Only the lines below between the one holding "[0:01.04-0:02.08]" and the one holding "Transcript: went to a Rodeo Drive and", inclusive, are to be reproduced word for word; the pictures are to be left out.

Saved entries:

------------------------------------------------------------

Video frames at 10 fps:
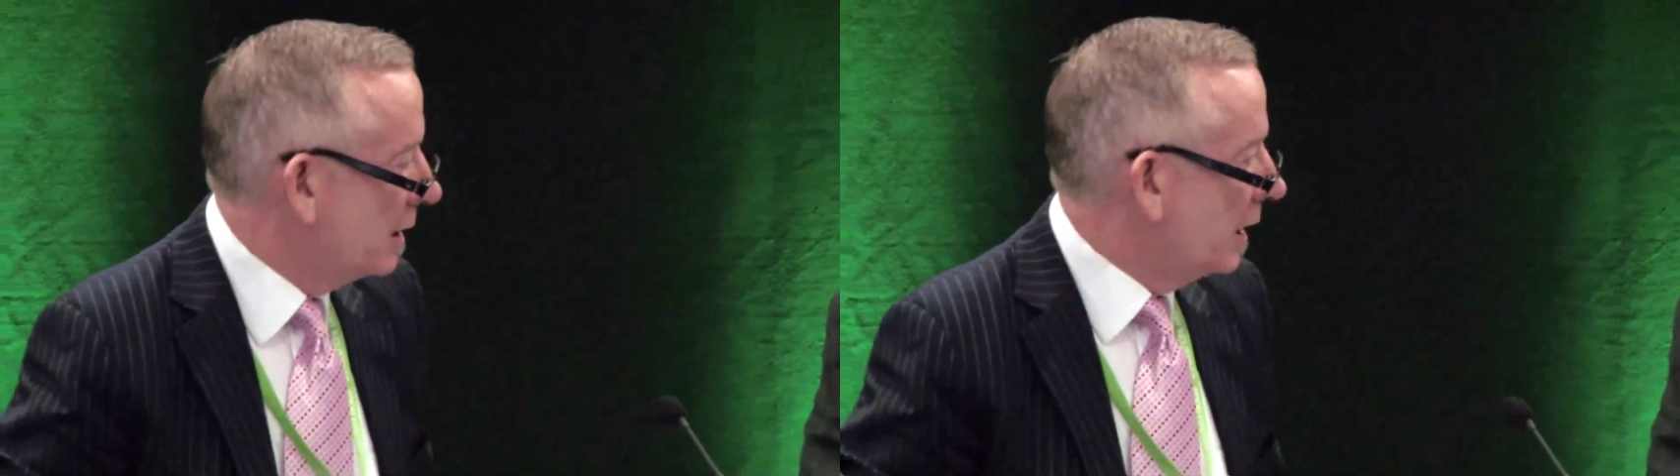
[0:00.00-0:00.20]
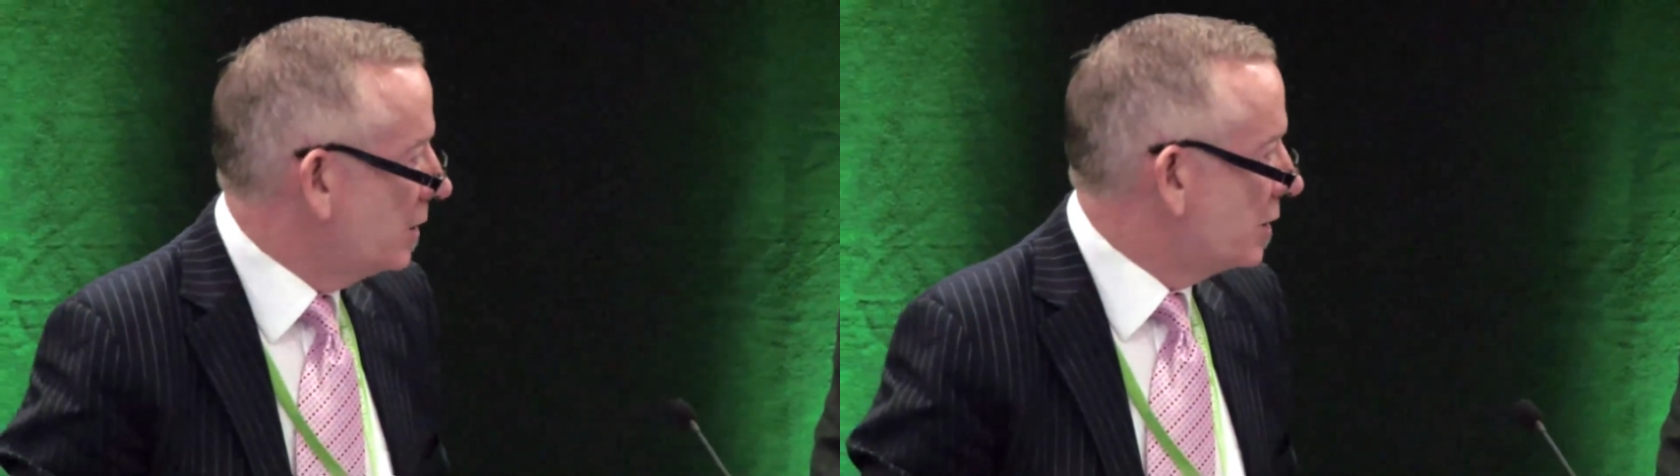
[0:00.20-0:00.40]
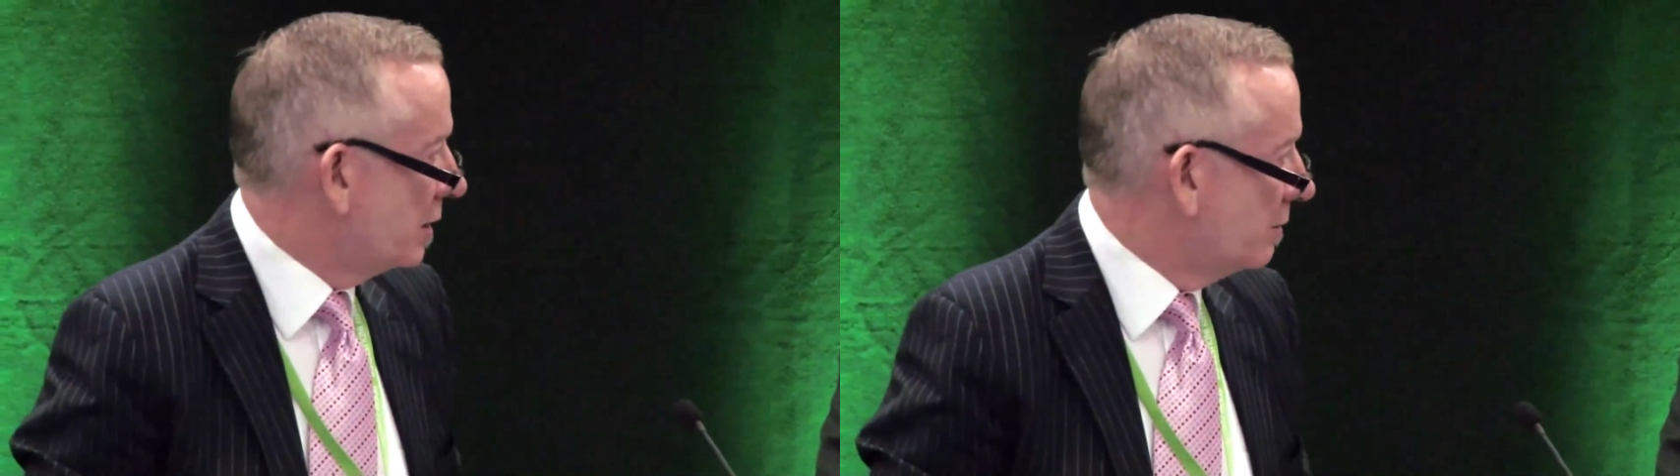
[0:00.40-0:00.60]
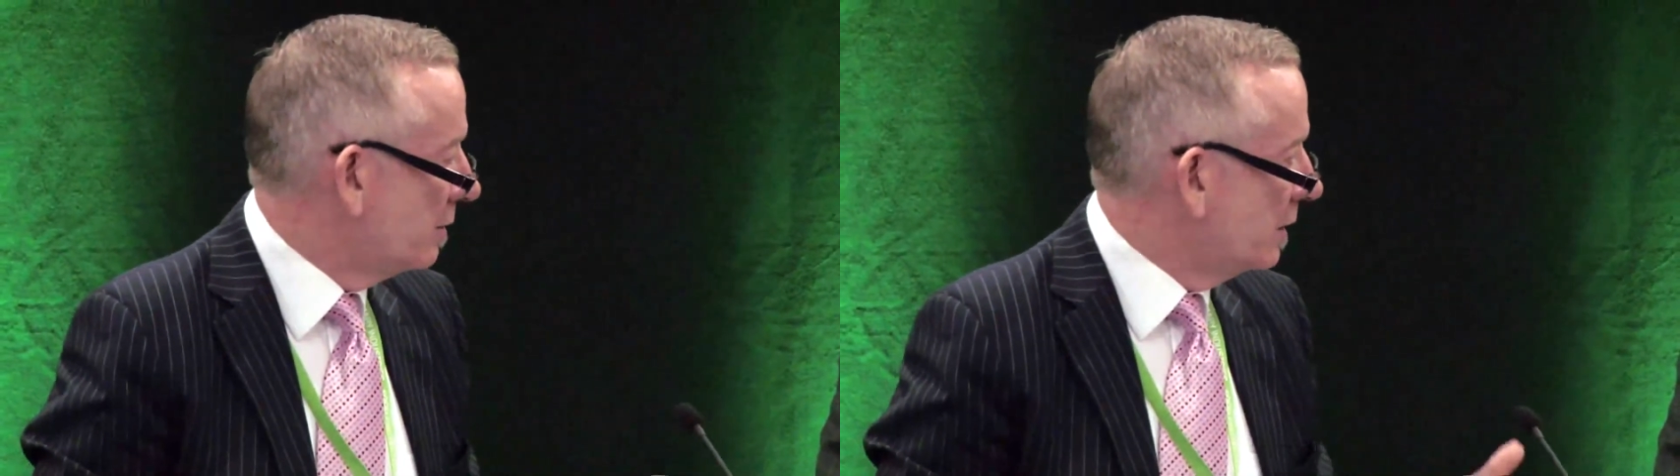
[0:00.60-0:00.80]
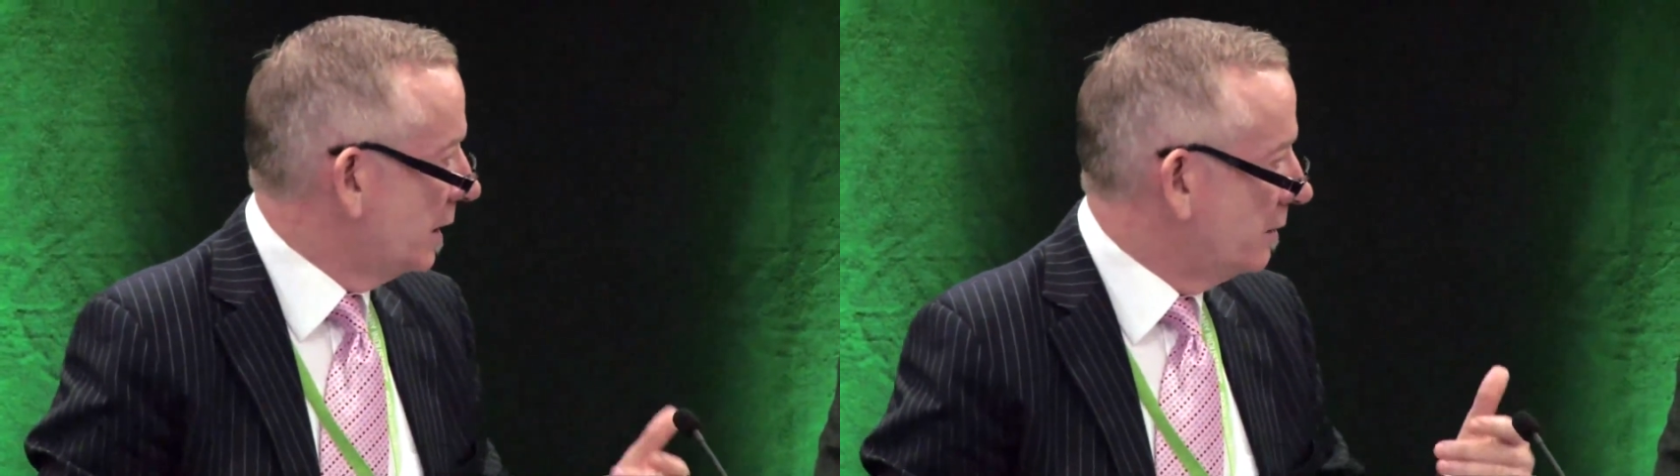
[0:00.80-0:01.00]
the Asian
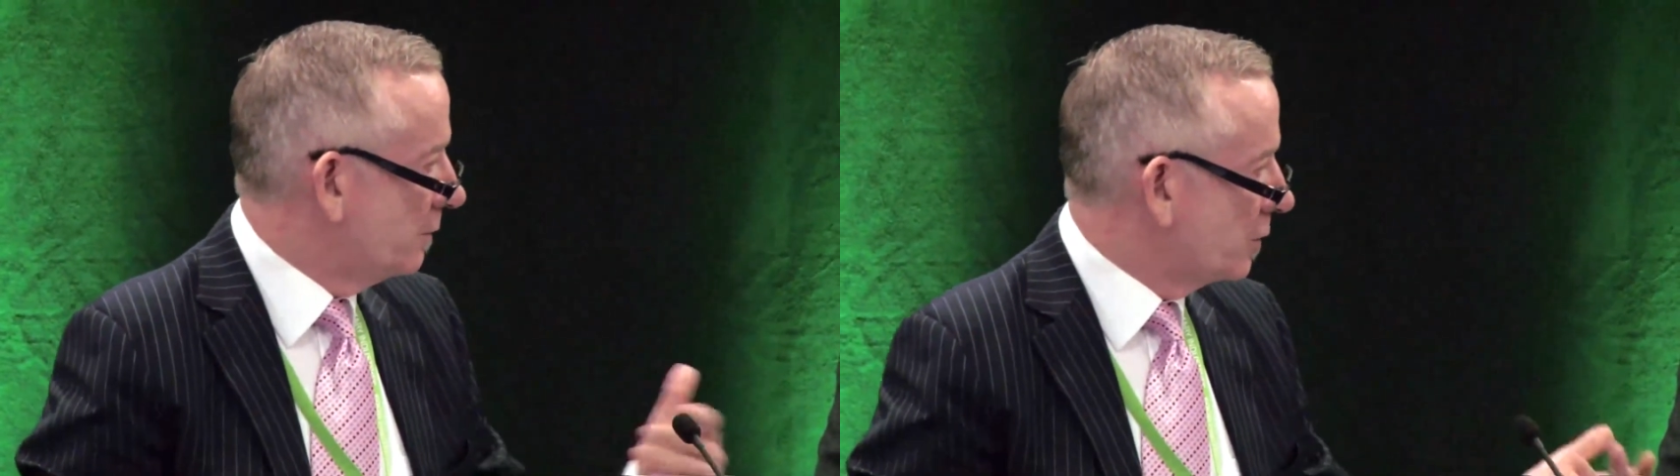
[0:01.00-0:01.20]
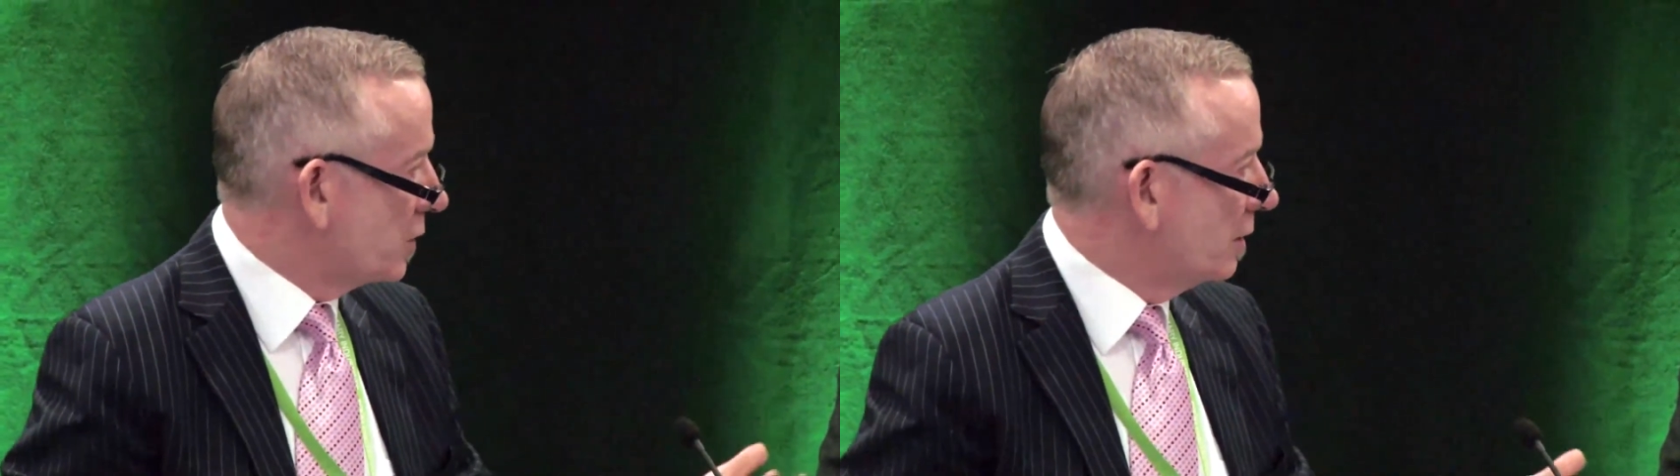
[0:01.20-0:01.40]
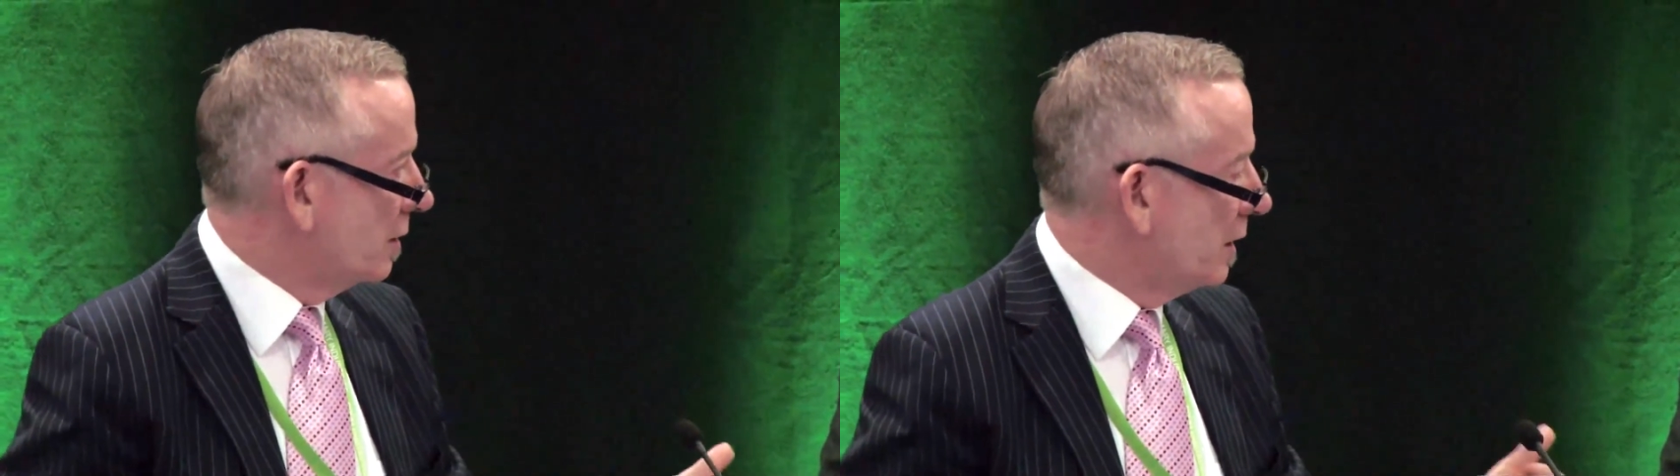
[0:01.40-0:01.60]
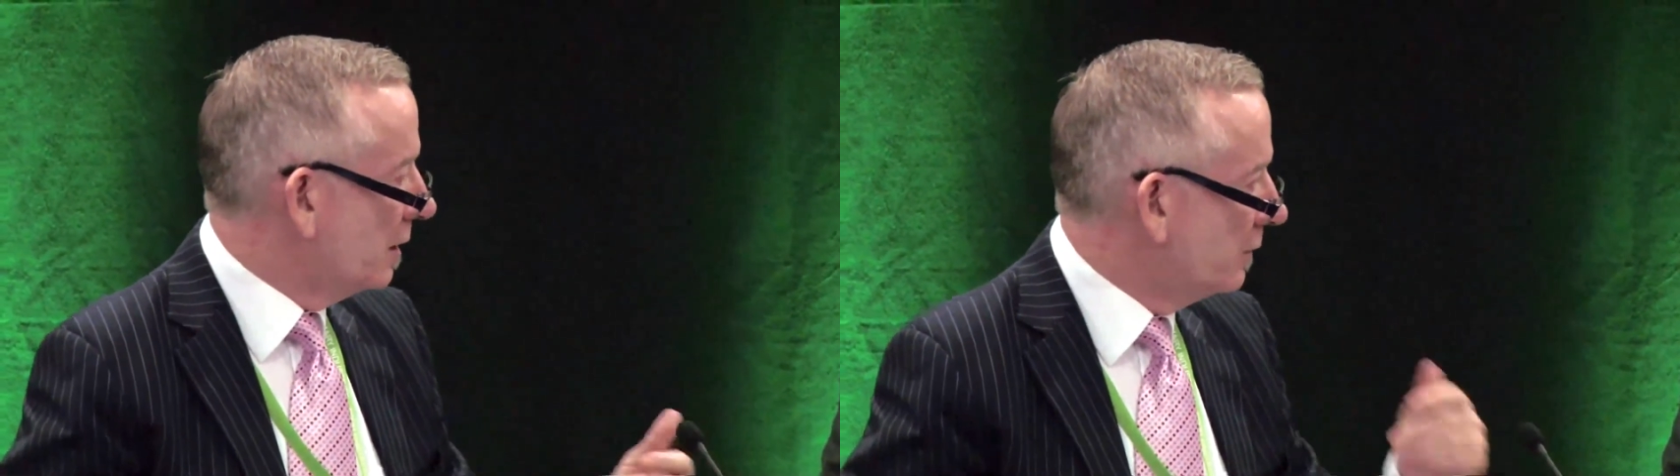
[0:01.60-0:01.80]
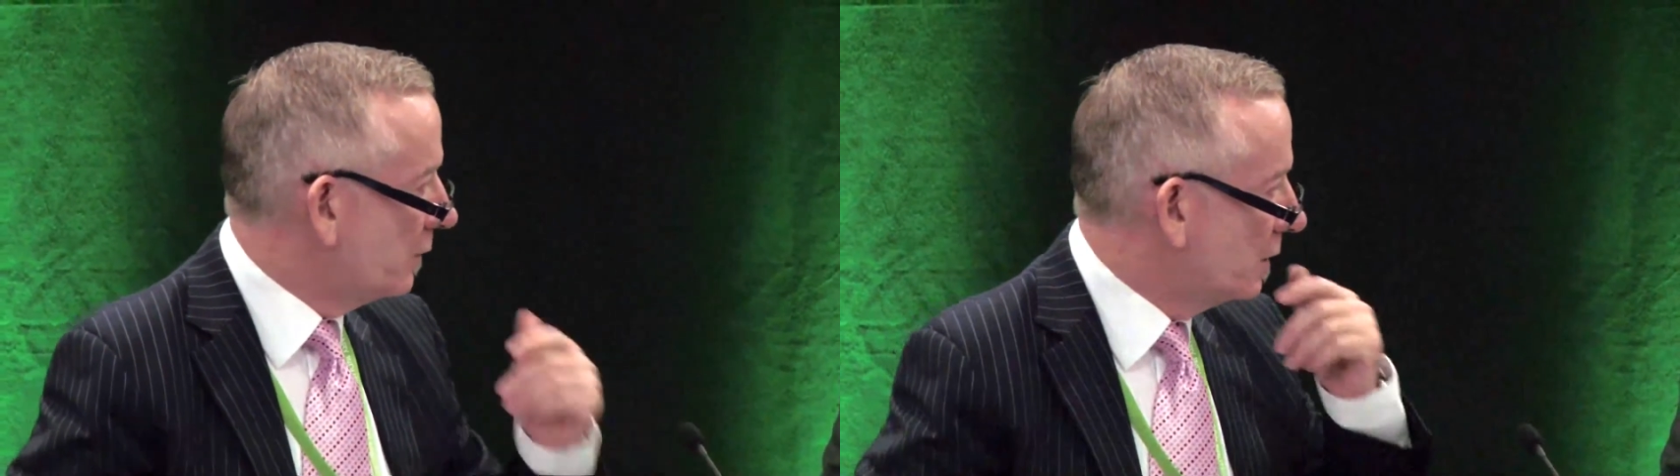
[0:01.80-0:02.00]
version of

------------------------------------------------------------

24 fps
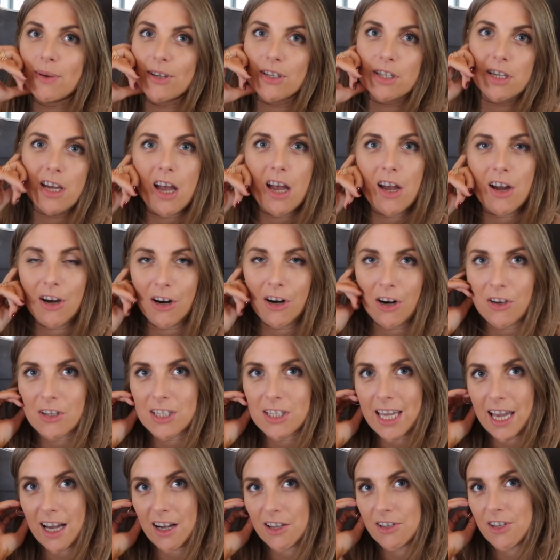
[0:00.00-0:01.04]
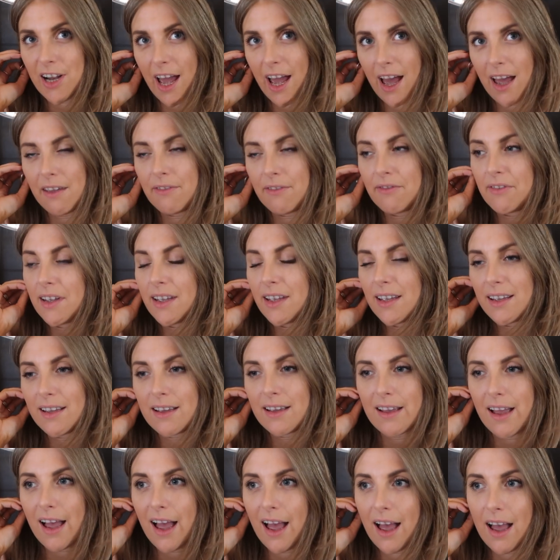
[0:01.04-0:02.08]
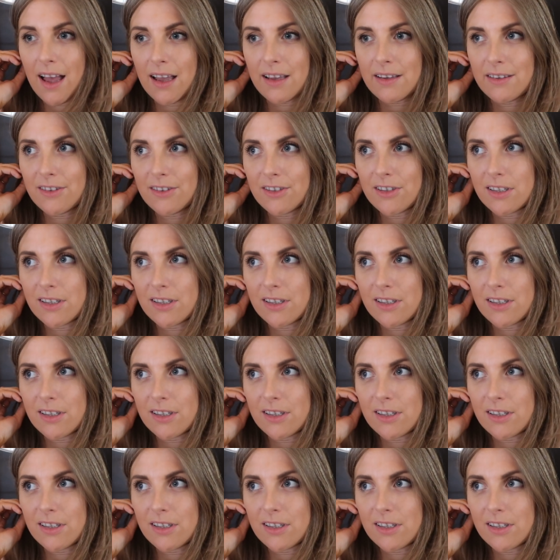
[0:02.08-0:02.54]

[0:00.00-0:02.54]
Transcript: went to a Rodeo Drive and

------------------------------------------------------------

(Answer section):
[0:01.04-0:02.08]
[0:02.08-0:02.54]

[0:00.00-0:02.54]
Transcript: went to a Rodeo Drive and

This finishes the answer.